Just do a Google image search for “Joan Blondell nude” and make sure SafeSearch is off.
That’s what I did, and only found a million porn sites with the names of every female star ever, in tiny little type, followed by the word “nude.”
Finally, I found this just now: Definitely not work safe!
Is this the one, Rube? I think there’s a good possibility it’s a fake. First off, I couldn’t swear that’s Joan Blondell’s face. But even so, there’s something about the appearance of her face that makes me think it’s been pasted onto a different body. Also, the shaved pubes (which would, IMO, have been highly unusual in the 1930s or '40s) definitely look like airbrush work. (Of course, that’s not necessarily germane to the question of whether the rest of the picture is fake, but it suggests some degree of manipulation.)
But still, it’s certainly interesting from a film scholarship perspective. Does anyone know what the story behind the picture is supposed to be?
I didn’t check the not work-safe link, but what you describe sounds right, based on what I’ve seen in the past… I can’t swear it’s not fake. But it matches very closely the picture as it was described in an interview with Ms Blondell that I read many years ago, before the Net put these pictures everyplace. The interviewer was very, er, happy, about having seen the picture, and she laughed it off saying that she’d been distracted when she got a call on set and walked around nude. She certainly didn’t deny that the picture existed.
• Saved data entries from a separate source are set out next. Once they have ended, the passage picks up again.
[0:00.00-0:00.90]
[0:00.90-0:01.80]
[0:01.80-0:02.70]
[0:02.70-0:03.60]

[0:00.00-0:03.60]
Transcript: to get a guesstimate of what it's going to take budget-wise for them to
This would have been a long time ago, maybe 30 years (odd the things that stick in your mind), so from a film history perspective, her nudity has been a matter of interest for quite a while).
There is some brief footage from The Outlaw in The Aviator. If they’d given a few minutes to every starlet Howard Hughes was associated with, they wouldn’t have had time for anything else!
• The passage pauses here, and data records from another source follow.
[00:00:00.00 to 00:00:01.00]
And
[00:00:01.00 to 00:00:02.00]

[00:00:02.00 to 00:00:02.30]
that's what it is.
While we’re at it, don’t forget the cab driver (Joy Barlow) that hits on Bogie, as well as the smokin’ hottie cigarette and hatcheck girls (Shelby Payne & Lorraine Miller) at Eddie Mars’ club. The movie is funny, suspenseful, expertly-acted, and dripping with gorgeous women.
And has some of the best dialog ever put on the screen.
“She tried to sit in my lap while I was standing up.”
Bogart: “You’ve got a touch of class, but I don’t know how far you can go.”
Bacall: “A lot depends on who’s in the saddle.”
God, I love that film.
Was lucky enough to see it a few years ago in a cinema. It was great to see it with a big audience all laughing at the smart witty dialogue.
The woman is the bookshop is indeed stunning.
Yeah, never mind that even the original author couldn’t figure out the plot!
Actually, in Son of Sinbad, Hughes DID give screen time to many of the babes he slept with in the picture. There were no less than 80 women cast in the film (40 of them were the Forty Daughters of the Forty Thieves). It was also an unusually HOT movie for its time, with lots of scantily clad dancing around – no nudity, of course.